• PROBLEM TO WORK ON
Transcribe the records below word for word, leaving every picture out.

• DATA UNDER STUDY
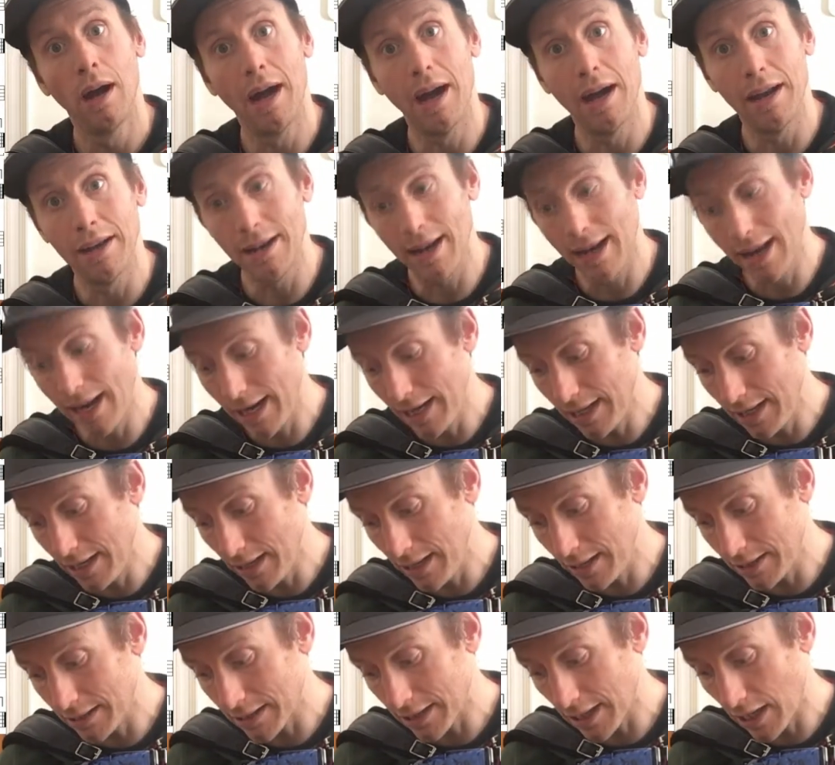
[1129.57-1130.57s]
then
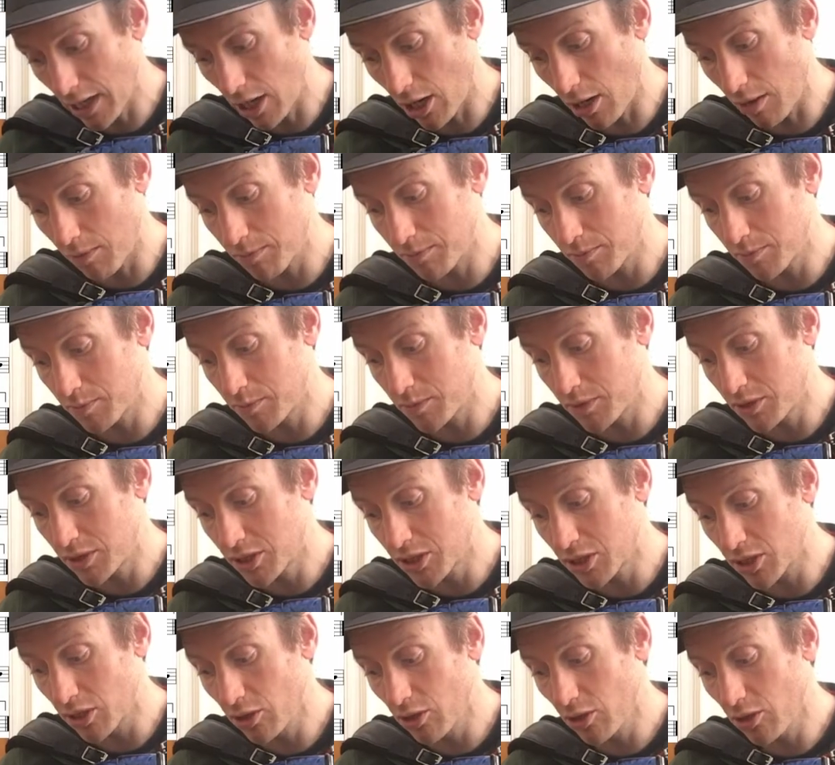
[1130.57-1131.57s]
it's up
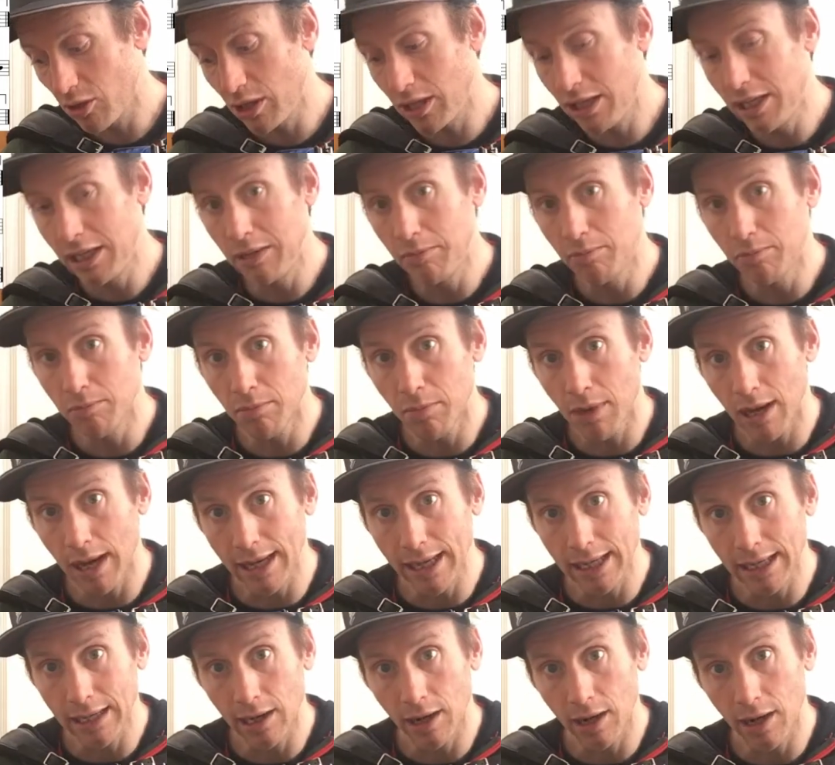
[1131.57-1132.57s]
to E
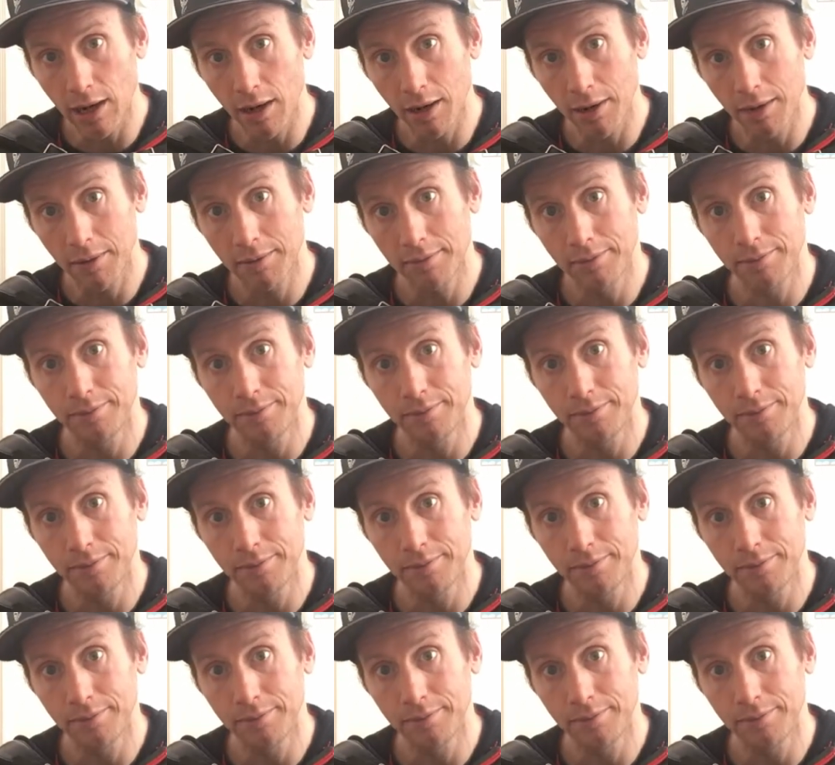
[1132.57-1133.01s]
minor,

• SOLUTION FOR THIS EXERCISE
[1129.57-1130.57s]
then
[1130.57-1131.57s]
it's up
[1131.57-1132.57s]
to E
[1132.57-1133.01s]
minor,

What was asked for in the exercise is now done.